CMS側(管理画面専用) | Astro側(公開サイト) | |
|---|---|---|
役割 | 記事データの置き場所 | 表示・デザインすべて |
担当 | 記事作成・編集/カテゴリ・タグ管理/画像アップロード | 静的ページ/記事ページ/統一されたデザイン・UX |
CMSは「裏方のデータ管理ツール」、Astroは「それを使って自由に表現するフロントエンド」という分離です。
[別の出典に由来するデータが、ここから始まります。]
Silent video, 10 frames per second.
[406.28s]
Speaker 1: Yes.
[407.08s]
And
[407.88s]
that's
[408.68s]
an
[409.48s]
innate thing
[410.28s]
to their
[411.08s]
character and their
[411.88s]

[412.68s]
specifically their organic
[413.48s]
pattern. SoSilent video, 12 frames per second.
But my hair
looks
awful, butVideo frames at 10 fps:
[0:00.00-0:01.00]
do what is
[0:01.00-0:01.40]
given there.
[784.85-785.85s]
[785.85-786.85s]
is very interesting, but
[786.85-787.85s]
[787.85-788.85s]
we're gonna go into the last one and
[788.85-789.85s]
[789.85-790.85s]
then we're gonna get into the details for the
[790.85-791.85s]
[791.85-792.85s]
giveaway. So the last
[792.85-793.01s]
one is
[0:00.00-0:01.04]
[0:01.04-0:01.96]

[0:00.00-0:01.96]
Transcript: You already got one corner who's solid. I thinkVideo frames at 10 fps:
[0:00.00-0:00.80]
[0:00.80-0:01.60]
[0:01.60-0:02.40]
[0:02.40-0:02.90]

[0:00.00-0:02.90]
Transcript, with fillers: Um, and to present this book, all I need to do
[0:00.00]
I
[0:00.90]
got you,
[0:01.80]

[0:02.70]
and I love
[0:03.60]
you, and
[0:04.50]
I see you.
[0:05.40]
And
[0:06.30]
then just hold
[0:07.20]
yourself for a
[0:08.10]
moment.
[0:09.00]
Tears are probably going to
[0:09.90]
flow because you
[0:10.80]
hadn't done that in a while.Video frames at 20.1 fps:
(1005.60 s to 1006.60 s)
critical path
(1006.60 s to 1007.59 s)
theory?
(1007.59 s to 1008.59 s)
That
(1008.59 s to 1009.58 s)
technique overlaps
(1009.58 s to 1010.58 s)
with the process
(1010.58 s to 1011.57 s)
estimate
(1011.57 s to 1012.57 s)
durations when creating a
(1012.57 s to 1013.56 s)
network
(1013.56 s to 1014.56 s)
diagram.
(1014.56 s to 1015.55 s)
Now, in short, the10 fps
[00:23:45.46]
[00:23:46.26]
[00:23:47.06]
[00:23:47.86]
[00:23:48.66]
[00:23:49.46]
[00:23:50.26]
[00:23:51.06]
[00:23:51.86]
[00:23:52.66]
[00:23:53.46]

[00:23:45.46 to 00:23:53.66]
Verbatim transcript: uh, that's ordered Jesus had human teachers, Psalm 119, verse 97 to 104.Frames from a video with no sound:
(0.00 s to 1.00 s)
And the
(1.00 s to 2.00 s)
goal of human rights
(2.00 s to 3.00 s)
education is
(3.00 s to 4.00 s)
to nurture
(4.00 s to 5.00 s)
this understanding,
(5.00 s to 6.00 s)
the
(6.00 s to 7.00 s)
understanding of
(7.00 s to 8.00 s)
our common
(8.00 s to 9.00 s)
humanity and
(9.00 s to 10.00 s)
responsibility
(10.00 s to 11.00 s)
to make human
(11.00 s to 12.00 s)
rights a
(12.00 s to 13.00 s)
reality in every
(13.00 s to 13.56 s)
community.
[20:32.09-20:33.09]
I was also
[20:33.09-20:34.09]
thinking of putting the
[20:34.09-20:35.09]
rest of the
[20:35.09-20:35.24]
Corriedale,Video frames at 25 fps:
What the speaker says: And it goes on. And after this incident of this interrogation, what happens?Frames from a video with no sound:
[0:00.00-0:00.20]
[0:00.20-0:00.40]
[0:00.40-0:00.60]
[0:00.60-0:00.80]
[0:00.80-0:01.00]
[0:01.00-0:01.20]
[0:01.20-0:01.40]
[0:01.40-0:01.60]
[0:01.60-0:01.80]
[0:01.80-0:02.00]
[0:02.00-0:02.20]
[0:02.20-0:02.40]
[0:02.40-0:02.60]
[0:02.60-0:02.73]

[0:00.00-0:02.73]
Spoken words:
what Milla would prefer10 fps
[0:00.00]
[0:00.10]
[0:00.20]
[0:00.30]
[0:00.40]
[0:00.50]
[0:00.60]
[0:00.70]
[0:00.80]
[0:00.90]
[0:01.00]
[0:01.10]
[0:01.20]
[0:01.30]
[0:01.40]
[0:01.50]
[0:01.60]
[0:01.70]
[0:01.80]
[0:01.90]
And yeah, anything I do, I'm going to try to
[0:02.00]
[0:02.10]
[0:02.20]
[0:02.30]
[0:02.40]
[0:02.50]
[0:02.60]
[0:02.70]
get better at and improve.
この分離により、CMSのテーマやプラグインに縛られず、Astro側で完全にデザインをコントロールできます。CMSはあくまで「編集者が使い慣れた管理画面」として活用します。
誤解しやすい:公開ボタンの挙動
ヘッドレス構成でよくある誤解です。
- 公開ボタンを押すと、CMSとしての公開とWebhook発火が同時に起きる
- 「どちらか一方」を選ぶ操作は標準機能にはない
- CMSのフロントエンドURLを外部公開しないことで、実質的に「Astroサイトだけが見える」状態を作る
外部に見せない方法は2つあります。
- Basic認証をかける
- プライベートネットワークに閉じて、AstroからのAPIアクセスのみ許可する
なおWebhookの発火にはプラグインが必要で、「記事ステータスがpublishになったら指定URLへPOSTする」という設定を入れます。
画像の扱いは初期に決める
後回しにしがちですが、サイト規模が大きくなると確実にボトルネックになります。
規模 | 方針 |
|---|---|
小規模 | CMSの画像URLを直接参照しても問題ない |
本格運用 | 外部ストレージに逃がすプラグインを使う |
パフォーマンス重視 | ビルド時に画像をダウンロードしてAstro側で最適化する |
ヘッドレス構成では、記事内の画像がCMSサーバに置かれたままになります。初期設計の段階で方針を決めておくのが望ましい部分です。
よくある質問
どの構成を選べばよいですか?
3つの問いで決まります。編集者にエンジニア以外がいるか、即時反映が必要か、コストを抑えたいか。多くのケースは「Astroのみ」か「ヘッドレスCMS + Webhook + 静的ビルド」に落ち着きます。
ライブコレクションを使うべきですか?
リアルタイム性が本当に必要な場合に限定してください。パフォーマンスとインフラコストのトレードオフに加え、MDXと画像最適化が使えなくなります。
ヘッドレス構成でCMSを外部に見せたくないのですが
Basic認証をかけるか、プライベートネットワークに閉じてAstroからのAPIアクセスのみ許可します。公開ボタンはCMS公開とWebhook発火が同時に起きるため、URLを見せない設計で対応します。
画像はどう扱いますか?
規模によります。小規模ならCMSのURLを直接参照、本格運用なら外部ストレージ、パフォーマンス重視ならビルド時にダウンロードして最適化します。初期に方針を決めておくべき部分です。
まとめ
- 構成選定はチーム体制・コスト・リアルタイム性の3軸で決まる
- Content Collectionsは外部CMS・APIも同じAPIで扱える点が本質
- ビルド時コレクションを優先し、ライブは本当に必要な場合だけ——MDXと画像最適化が使えなくなる
- 現実解はヘッドレスCMS + Webhook + 静的ビルド。数分のタイムラグを運用で許容する
- 役割分担はCMSがデータの置き場所、Astroが表示のすべて
- 公開ボタンは「CMS公開」と「Webhook発火」が同時に起きる。URLを見せない設計で対応する
- 画像の方針は初期設計で決める。後から必ずボトルネックになる
アーキテクチャの選定は、技術的な優劣より「誰が更新するか」で決まります。迷ったらシンプルな方から始めて、必要になってから足すほうが失敗しにくくなります。